---- Provided records
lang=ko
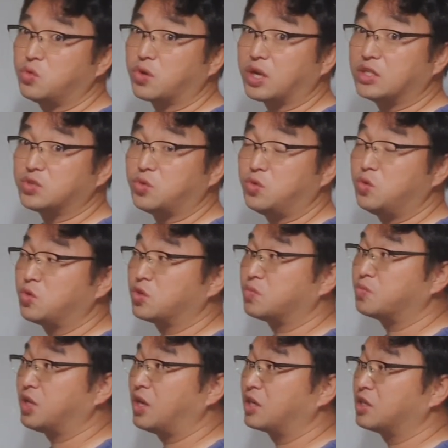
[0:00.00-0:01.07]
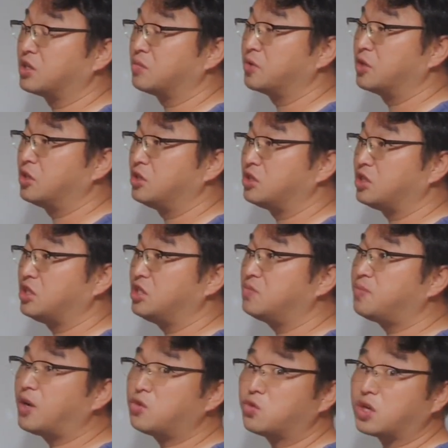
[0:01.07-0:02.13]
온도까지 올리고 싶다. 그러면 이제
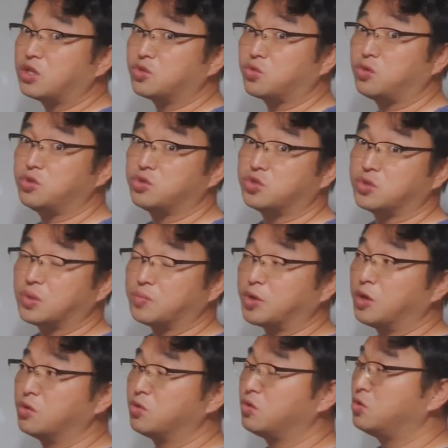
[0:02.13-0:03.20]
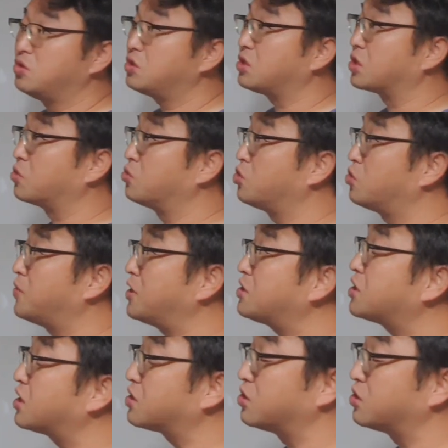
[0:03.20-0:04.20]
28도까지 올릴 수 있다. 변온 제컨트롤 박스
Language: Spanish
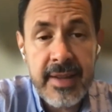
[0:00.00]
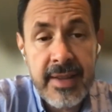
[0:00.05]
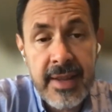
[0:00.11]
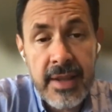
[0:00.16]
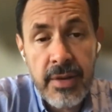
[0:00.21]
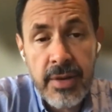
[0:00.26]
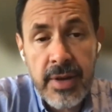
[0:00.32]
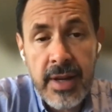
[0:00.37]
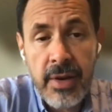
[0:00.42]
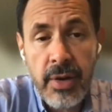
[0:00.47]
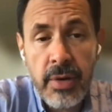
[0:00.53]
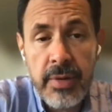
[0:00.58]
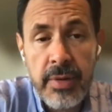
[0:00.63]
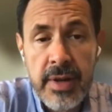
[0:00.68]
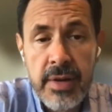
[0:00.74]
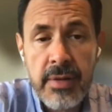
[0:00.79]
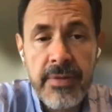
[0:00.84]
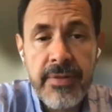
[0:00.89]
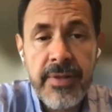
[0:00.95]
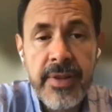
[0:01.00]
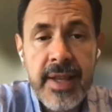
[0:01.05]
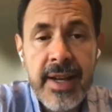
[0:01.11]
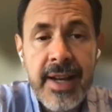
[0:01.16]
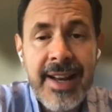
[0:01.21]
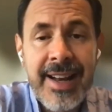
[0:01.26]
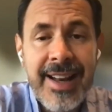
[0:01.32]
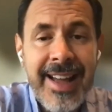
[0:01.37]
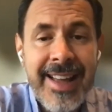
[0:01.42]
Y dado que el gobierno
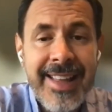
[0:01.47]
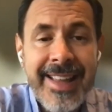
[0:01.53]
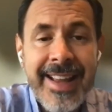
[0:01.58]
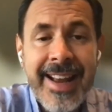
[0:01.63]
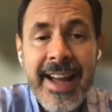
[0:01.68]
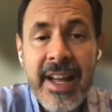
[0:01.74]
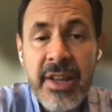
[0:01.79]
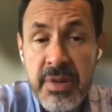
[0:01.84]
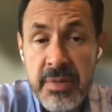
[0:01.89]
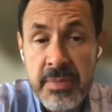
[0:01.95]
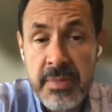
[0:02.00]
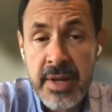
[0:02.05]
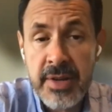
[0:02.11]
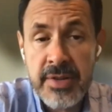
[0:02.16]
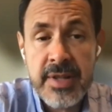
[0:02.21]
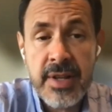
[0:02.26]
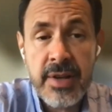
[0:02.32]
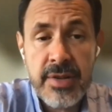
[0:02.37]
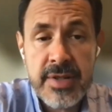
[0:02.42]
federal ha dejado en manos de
--------
Task statement |
The result should be an exact copy of the material, containing no pictures.

Output for this exercise |
lang=ko
[0:00.00-0:01.07]
[0:01.07-0:02.13]
온도까지 올리고 싶다. 그러면 이제
[0:02.13-0:03.20]
[0:03.20-0:04.20]
28도까지 올릴 수 있다. 변온 제컨트롤 박스
Language: Spanish
[0:00.00]
[0:00.05]
[0:00.11]
[0:00.16]
[0:00.21]
[0:00.26]
[0:00.32]
[0:00.37]
[0:00.42]
[0:00.47]
[0:00.53]
[0:00.58]
[0:00.63]
[0:00.68]
[0:00.74]
[0:00.79]
[0:00.84]
[0:00.89]
[0:00.95]
[0:01.00]
[0:01.05]
[0:01.11]
[0:01.16]
[0:01.21]
[0:01.26]
[0:01.32]
[0:01.37]
[0:01.42]
Y dado que el gobierno
[0:01.47]
[0:01.53]
[0:01.58]
[0:01.63]
[0:01.68]
[0:01.74]
[0:01.79]
[0:01.84]
[0:01.89]
[0:01.95]
[0:02.00]
[0:02.05]
[0:02.11]
[0:02.16]
[0:02.21]
[0:02.26]
[0:02.32]
[0:02.37]
[0:02.42]
federal ha dejado en manos de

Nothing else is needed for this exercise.